6 James Bond Car Chases: Where Was 007 Really Going? Image

6 James Bond Car Chases: Where Was 007 Really Going?

By Lee Coates | April 6, 2020

You Only Live Twice

After leaving a meeting at Osato Chemicals & Engineering, where Bond was discovered to be an undercover spy and in possession of a gun, Mr. Osato orders him killed. Luckily, as the bad guys were about to dispatch of him, Aki pulled up in the now famous convertible Toyota 2000GT and whisks him to safety.
The tracked action begins just as Aki calls Tiger, the head of the Japanese Secret Service, for assistance – the kind of assistance that involves a helicopter and a large, car sized magnet. Overall, Aki does well to match the movements of the steering wheel with the rear projection. The only issue is she tends to favor turning right on straight roads which means they end up a little off course.

On Her Majesty’s Secret Service

This is the third chase on our list that Bond wasn’t behind the wheel. James and his soon to be wife Tracy are trying to escape the clutches of Ernst Stavro Blofeld’s goons, and since they are in the Alps during ski season, things start to get a little… slidey. As Tracy battles to steer the car against the snow and ice, the chase starts to go west when they enter the icy back roads.
As they emerge, the car takes a long, sweeping right as if to show the car was going over or under the road they had just been on, which in itself doesn’t make sense as their is no bridge or tunnel! But as the car turns right, Tracy turns left on the steering wheel leaving the couple, by the end of their journey, basically back where they started!

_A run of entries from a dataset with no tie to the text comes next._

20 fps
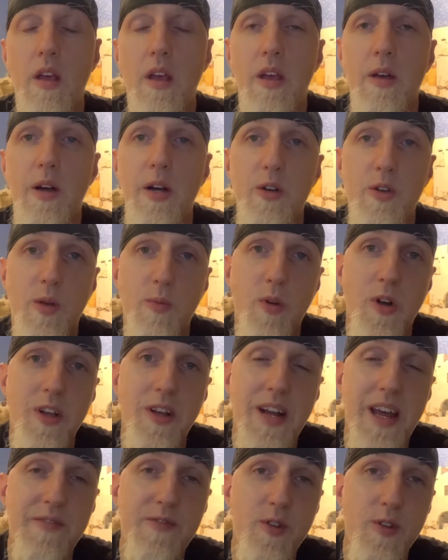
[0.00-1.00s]
Well, good morning,
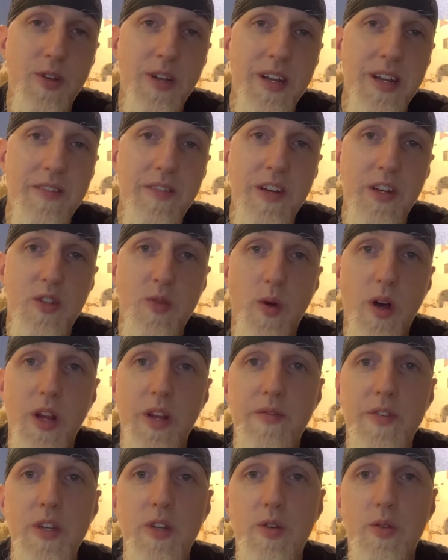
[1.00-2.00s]
good afternoon, good evening to all
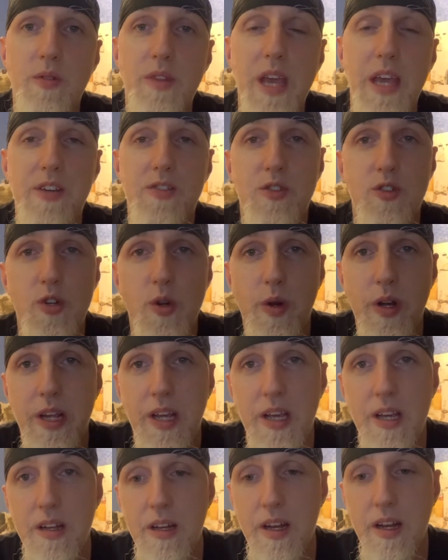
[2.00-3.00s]
of you. Thanks for joining
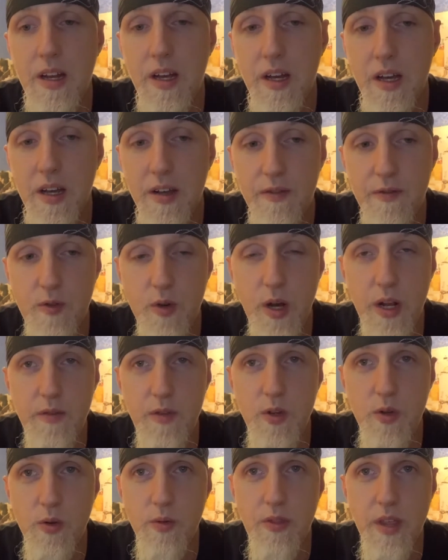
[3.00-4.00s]
in, and uh, for any of
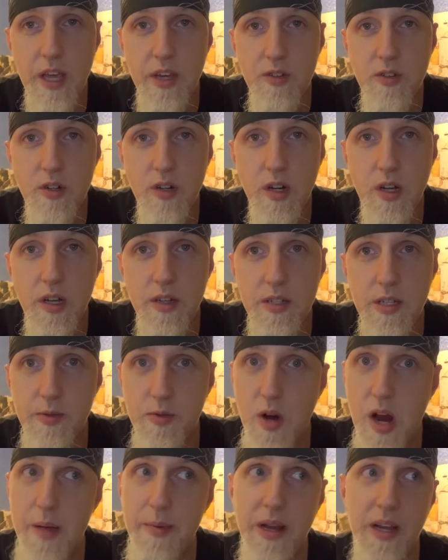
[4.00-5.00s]
you, thanks for uh,
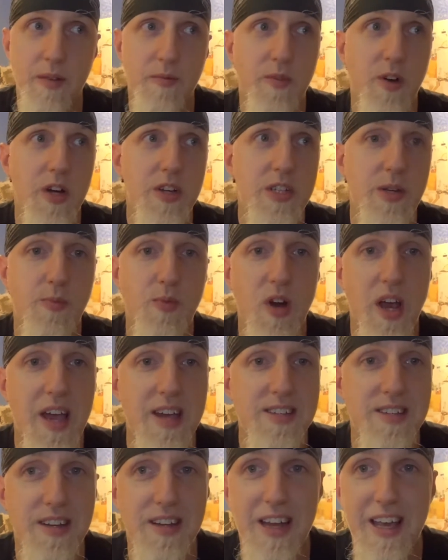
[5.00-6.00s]
subscribing. I'm very
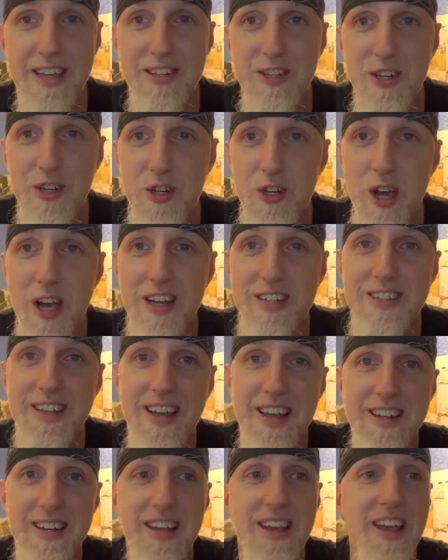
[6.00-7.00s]
surprised and uh, actually shocked
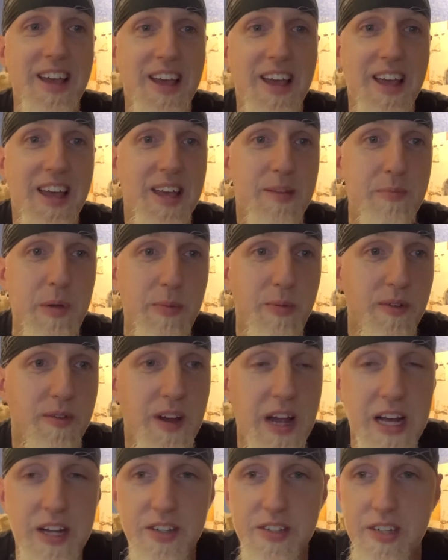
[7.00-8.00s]
that people have
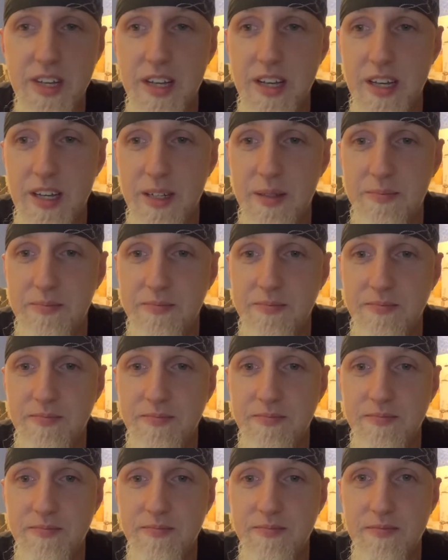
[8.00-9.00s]
found um,
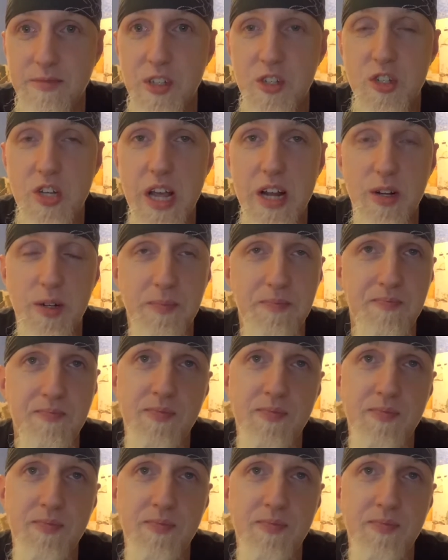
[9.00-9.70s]
this channel.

The Man With The Golden Gun

By 1974, you’d be forgiven for thinking the franchise would be getting a little better at the rear projection technique, but you’d be very, very wrong. The Man With The Golden Gun’s car chase begins with Bond picking up Sheriff JW Pepper, a Bond cult hero, in a car showroom and chasing Francisco Scaramanga through the streets of Thailand. We tracked the direction of both the projected background and the motion of the steering wheel all the way up to the famous corkscrew jump at the end of the scene. With the exception of the chase in Goldfinger, which went astray because of one bad turn, this car chase is perhaps the most perplexing. Bond would have ended up traveling in a totally different direction should the way he was steering be believed!

The use of rear projection was in Bond films all the way up to License To Kill in 1989, although they had begun to master the technique as time went on. Nowadays, the Bond producers use CGI to fill any gaps in the surrounding environment. It seems to us that out of the 3 car chases that James Bond was driving, and the 3 that his female accomplices were at the wheel, Bond messes up far more! With Thunderball and The Man With The Golden Gun being by far the worst examples.

To create the graphics above, we tracked Bond’s journey through the background of the car and compared that to the movement on the steering wheel. Of course, the movements of both of these can be seen as subjective. However, we plotted the route of each as accurately as possible, but more importantly we wanted to have a little fun.